1111 Hours Hindi ASR Challenge 2022 by MyGov: Submit by Mar 7

Applications are invited for 1111 Hours Hindi ASR Challenge 2022 by MyGov. The last date of application is 7 March.

About

A challenge on Automatic Speech Recognition for Hindi is being organized as part of INTERSPEECH 2022 by sharing the spontaneous telephone speech recordings collected by a social technology enterprise Gram Vaani. The regional variations of Hindi together with spontaneity of speech, natural background and transcriptions with varying degrees of accuracy due to crowd sourcing make it a unique corpus for automatic recognition of spontaneous telephone speech.

Recent advancements in Speech technology have shown that ASR systems can work on par with humans. To build a good ASR system requires large amounts of training data and high-end computational resources.

However, when it comes to Indian languages, not everyone, especially academic institutions and startups, have access to these resources. As a part of this challenge, we will be releasing telephone quality speech data in Hindi. Everyone who participates in this challenge will then be free to use this data for research purposes.

What makes this proposed session special?

Since this will be a focused challenge and all participants will be building systems using the data released as a part of the challenge, a special session would be more appropriate than having this be part of the main conference.

This special session will encourage collaboration between speech researchers and experts in languages and linguistics, due to the nature and type of the data posed by the challenge.

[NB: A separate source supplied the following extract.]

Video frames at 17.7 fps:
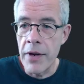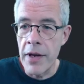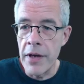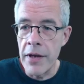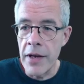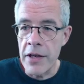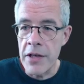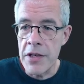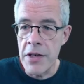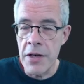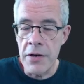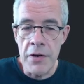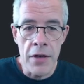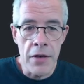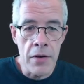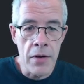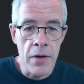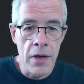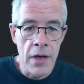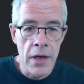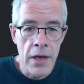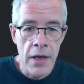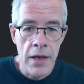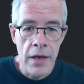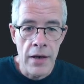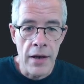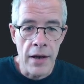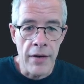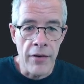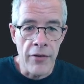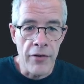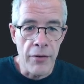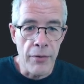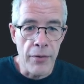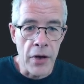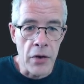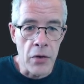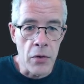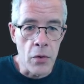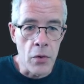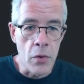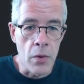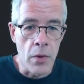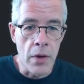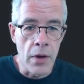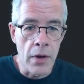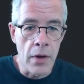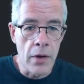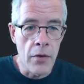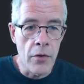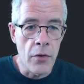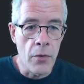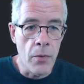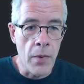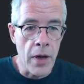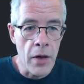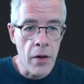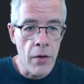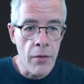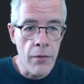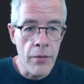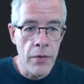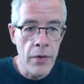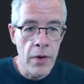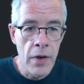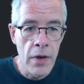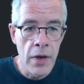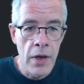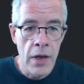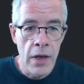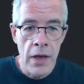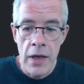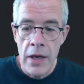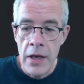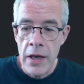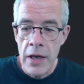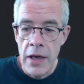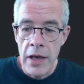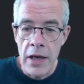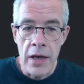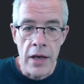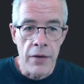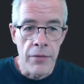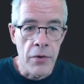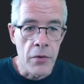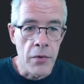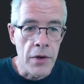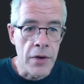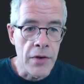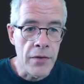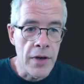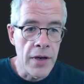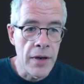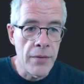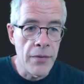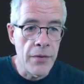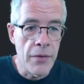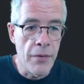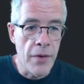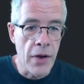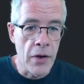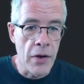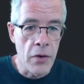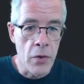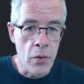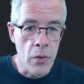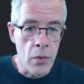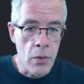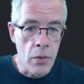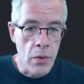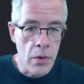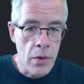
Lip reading: index 0. That has the value 12. And if you retrieve the value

We will be releasing a baseline recipe which will ensure that the barrier for entry is low, and will encourage submissions from many research groups all over the world.

Rules

Participants are expected to sign an agreement when they download the data and are expected to use the data only for research purposes.
If registered participants feel that they cannot submit a system, they will have to submit a withdrawal clause that states that they will use the data for research purposes only.
The systems submitted are expected to beat the baseline system in terms of WER/CER, however, innovative systems that come close to the baseline may be considered.
Only the audio for the blind test set (5 hours) will be released. Participants are expected to run their systems on the blind test set and submit the ASR hypotheses for evaluation.
Participants will need to share their final ASR model or an API of their model, along with the paper to be able to reproduce the hypotheses against the blind test set.

Important dates

Release of training data : 1 February
Evaluation data release : 7 March
Closing of submission site : To be decided
Announcement of results : To be decided

Types of Challenge

Closed Challenge – Participants can use only the Gram Vaani 100 hours Train dataset and Gram Vaani 5 hours Development dataset for training models(Both acoustic and language models).
Self Supervised Closed Challenge – Participants can use only the Gram Vaani 1000 hours, Gram Vaani 100 hours Train dataset and Gram Vaani 5 hours Development dataset for training models(Both acoustic and language models).
Open Challenge – Participants can use any external/additional dataset for training models(Both acoustic and language models).